**WORK REQUIRED:** When you copy the material below, keep every line exact and drop the pictures.

-- DATA follows --

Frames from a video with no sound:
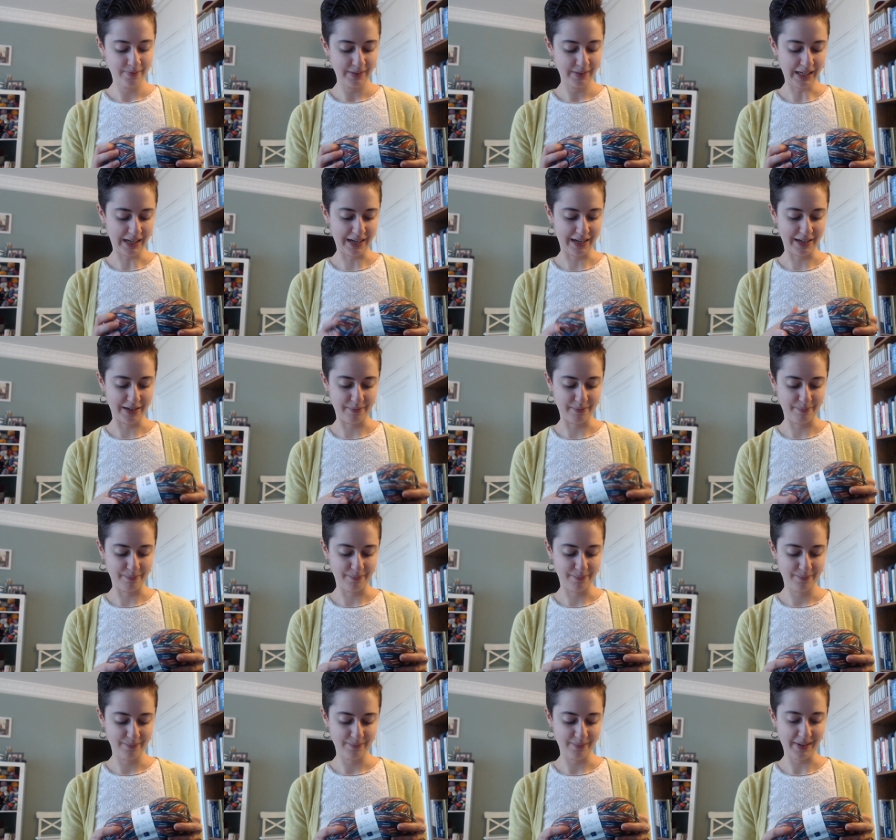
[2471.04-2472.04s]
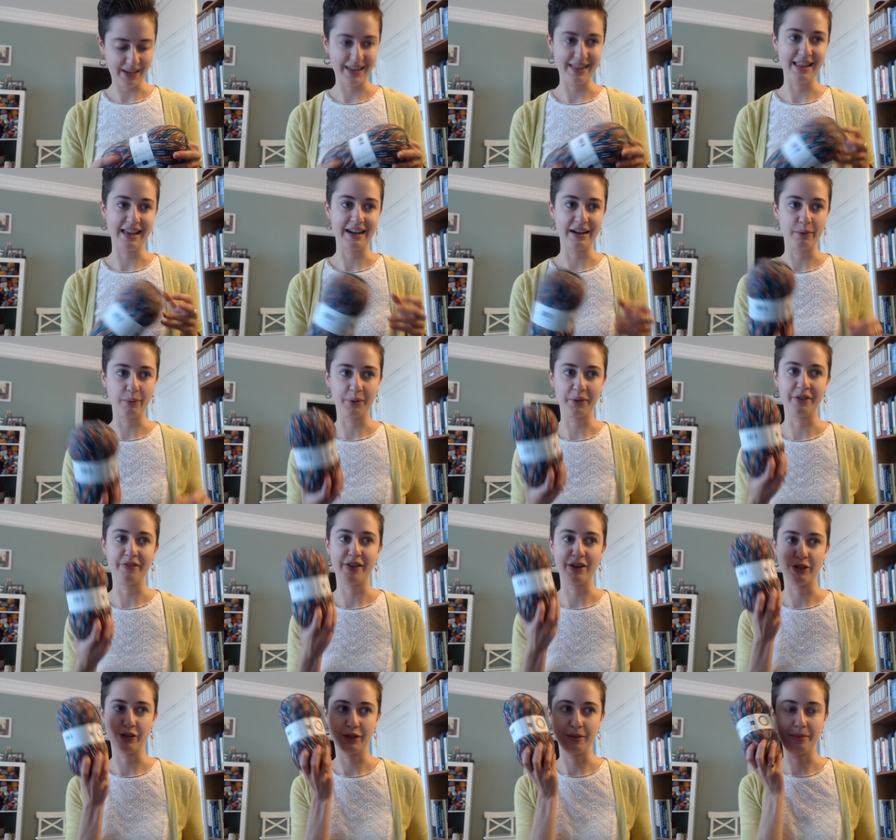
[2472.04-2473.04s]
um, and then it will
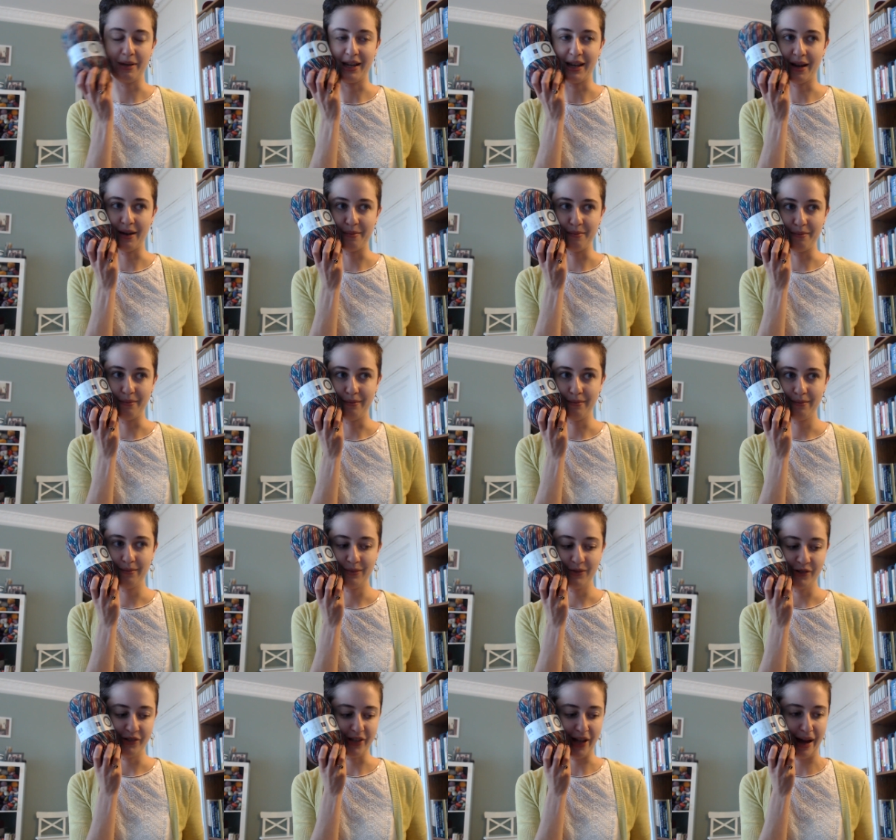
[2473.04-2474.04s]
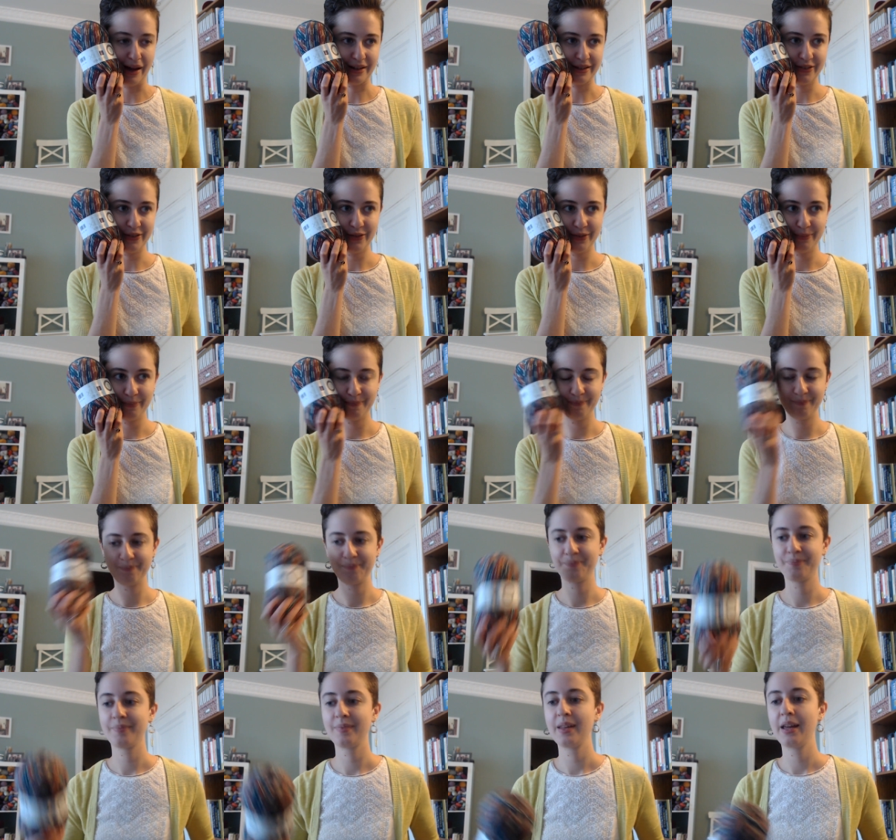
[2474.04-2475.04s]
eventually become socks.
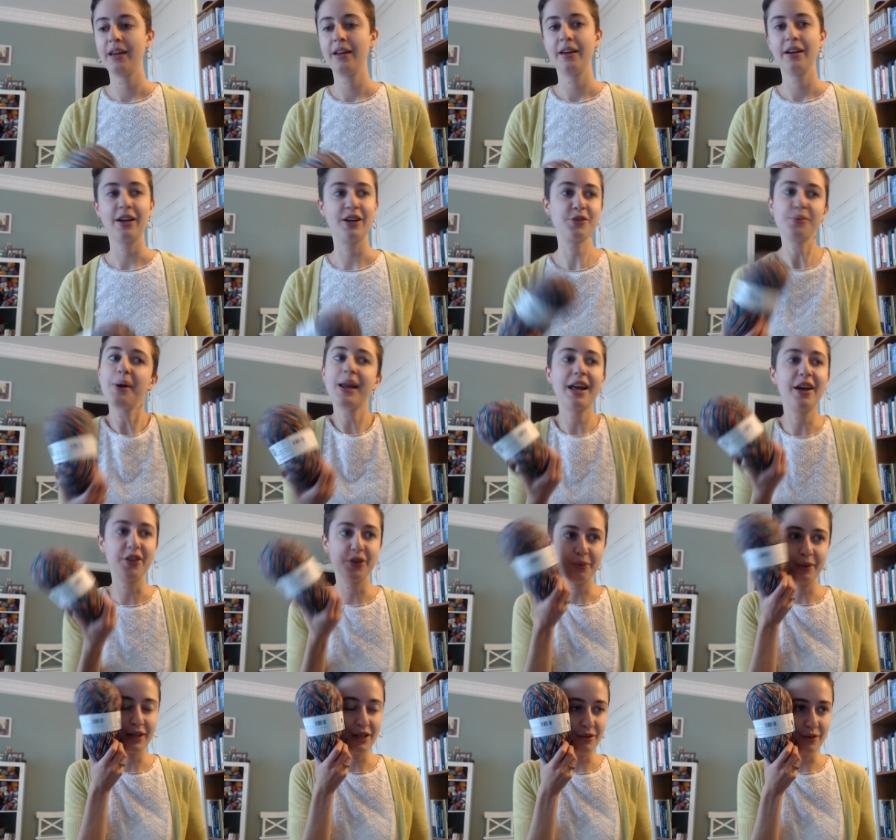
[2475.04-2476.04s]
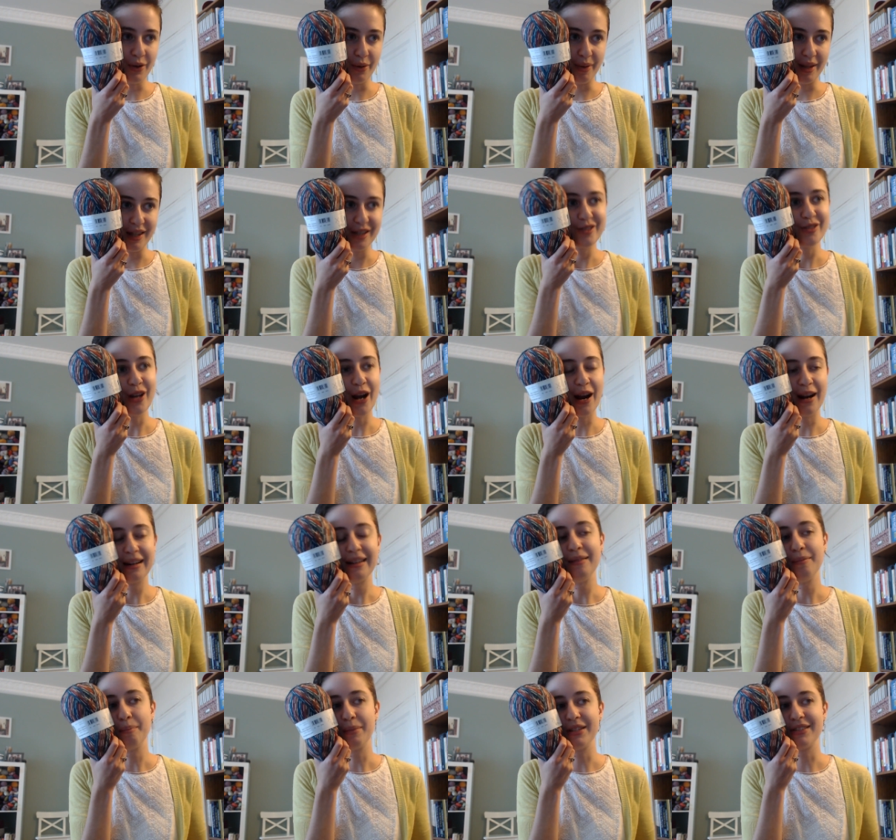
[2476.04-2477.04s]
Because what else would you do with this
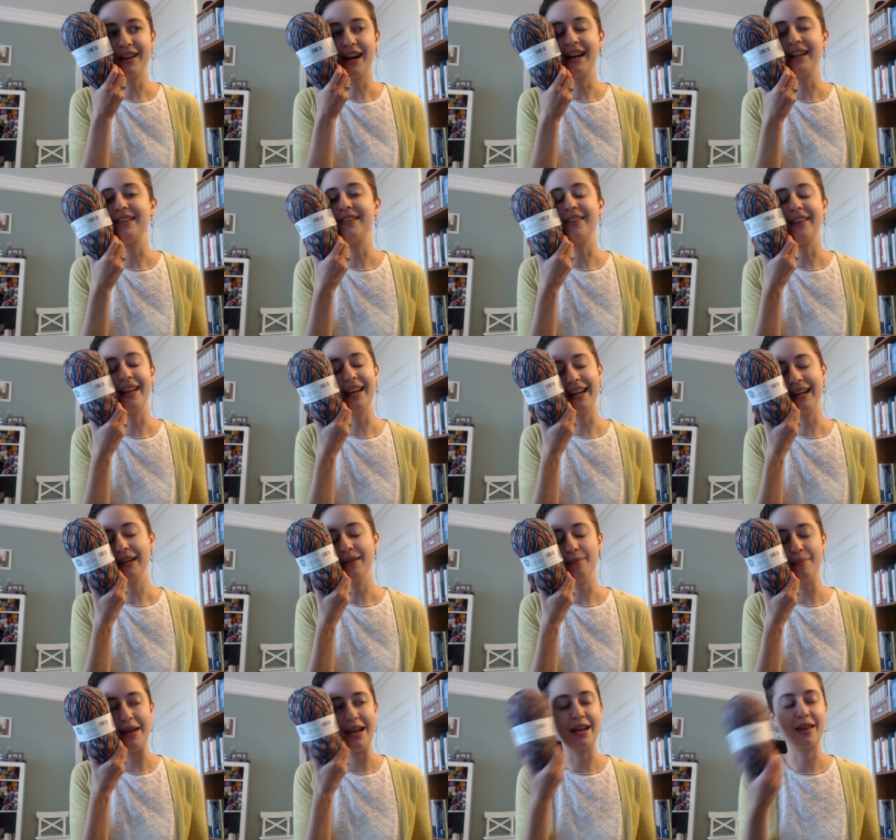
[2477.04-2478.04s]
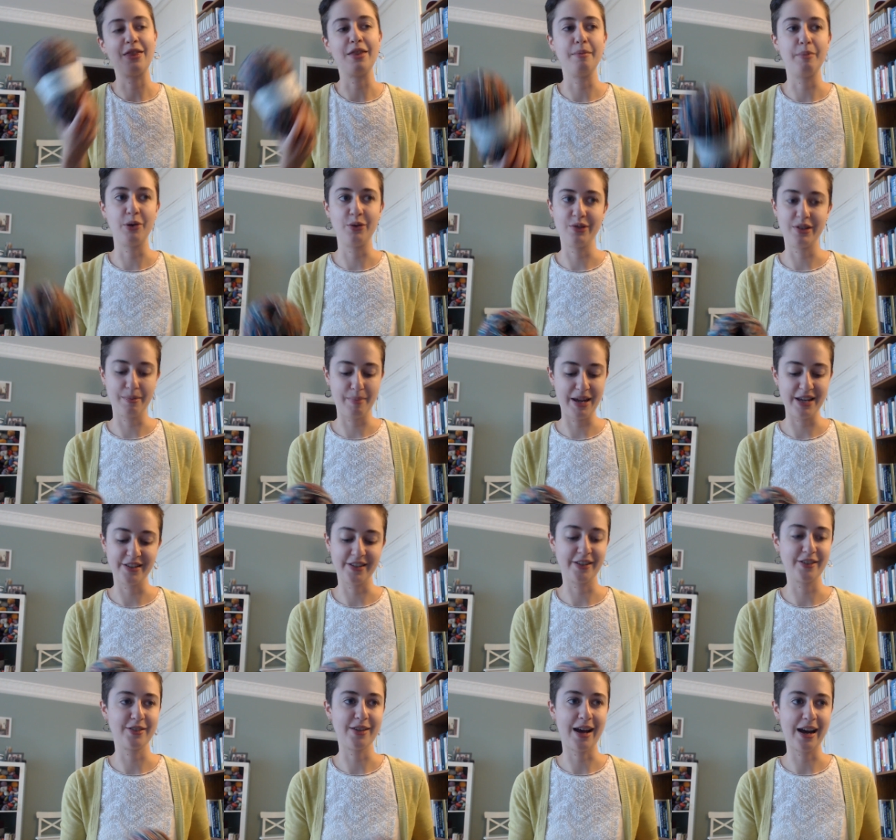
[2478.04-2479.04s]
yarn besides like make the most
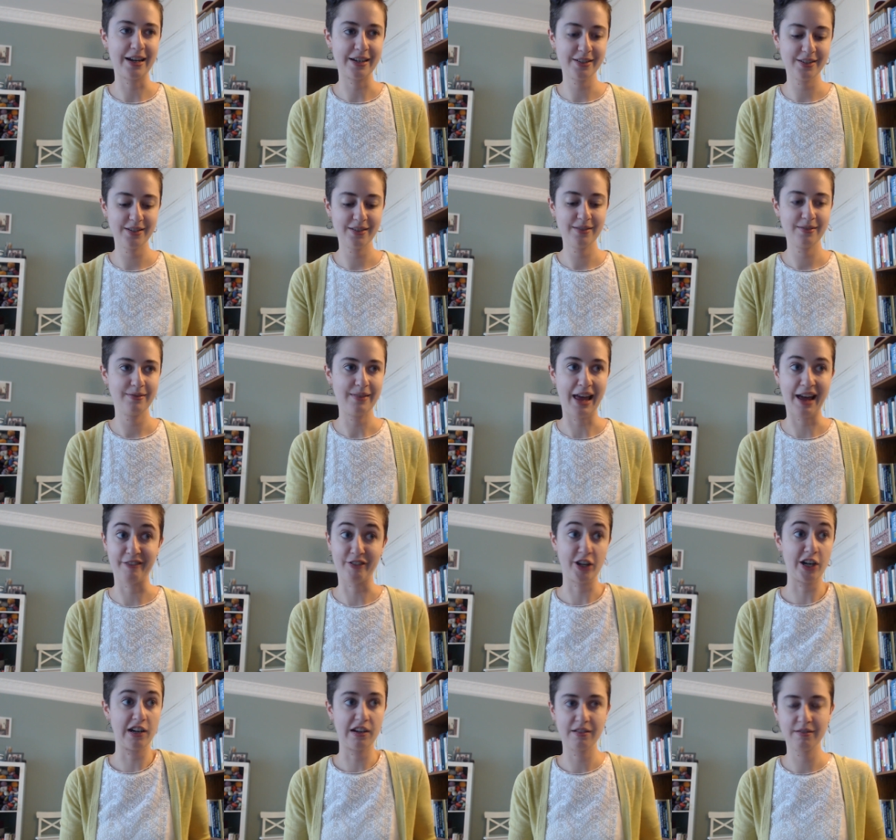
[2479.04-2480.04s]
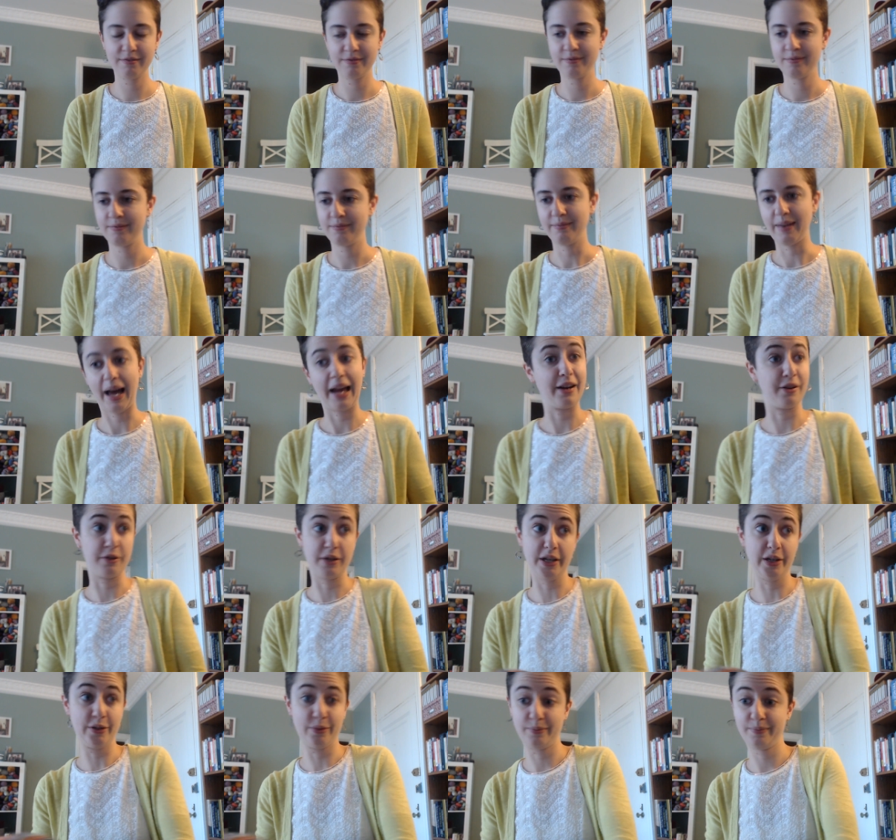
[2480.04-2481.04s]
amazing socks ever? I don't
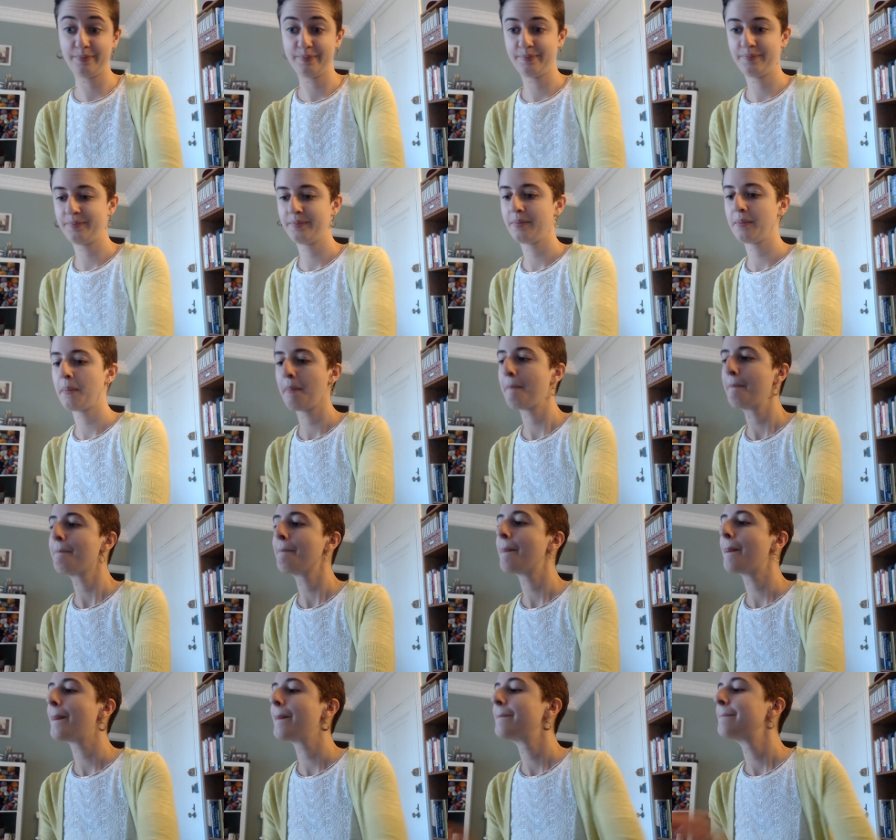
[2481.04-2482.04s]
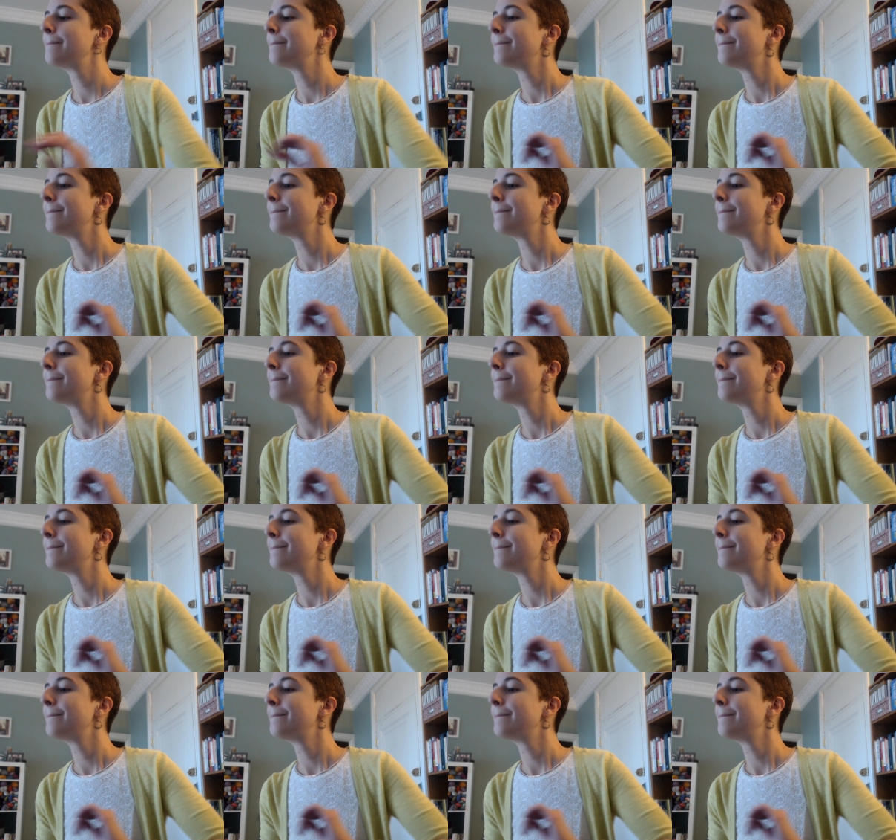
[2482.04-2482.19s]
know.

-- DATA concluded --

**EXERCISE OUTPUT:**
Frames from a video with no sound:
[2471.04-2472.04s]
[2472.04-2473.04s]
um, and then it will
[2473.04-2474.04s]
[2474.04-2475.04s]
eventually become socks.
[2475.04-2476.04s]
[2476.04-2477.04s]
Because what else would you do with this
[2477.04-2478.04s]
[2478.04-2479.04s]
yarn besides like make the most
[2479.04-2480.04s]
[2480.04-2481.04s]
amazing socks ever? I don't
[2481.04-2482.04s]
[2482.04-2482.19s]
know.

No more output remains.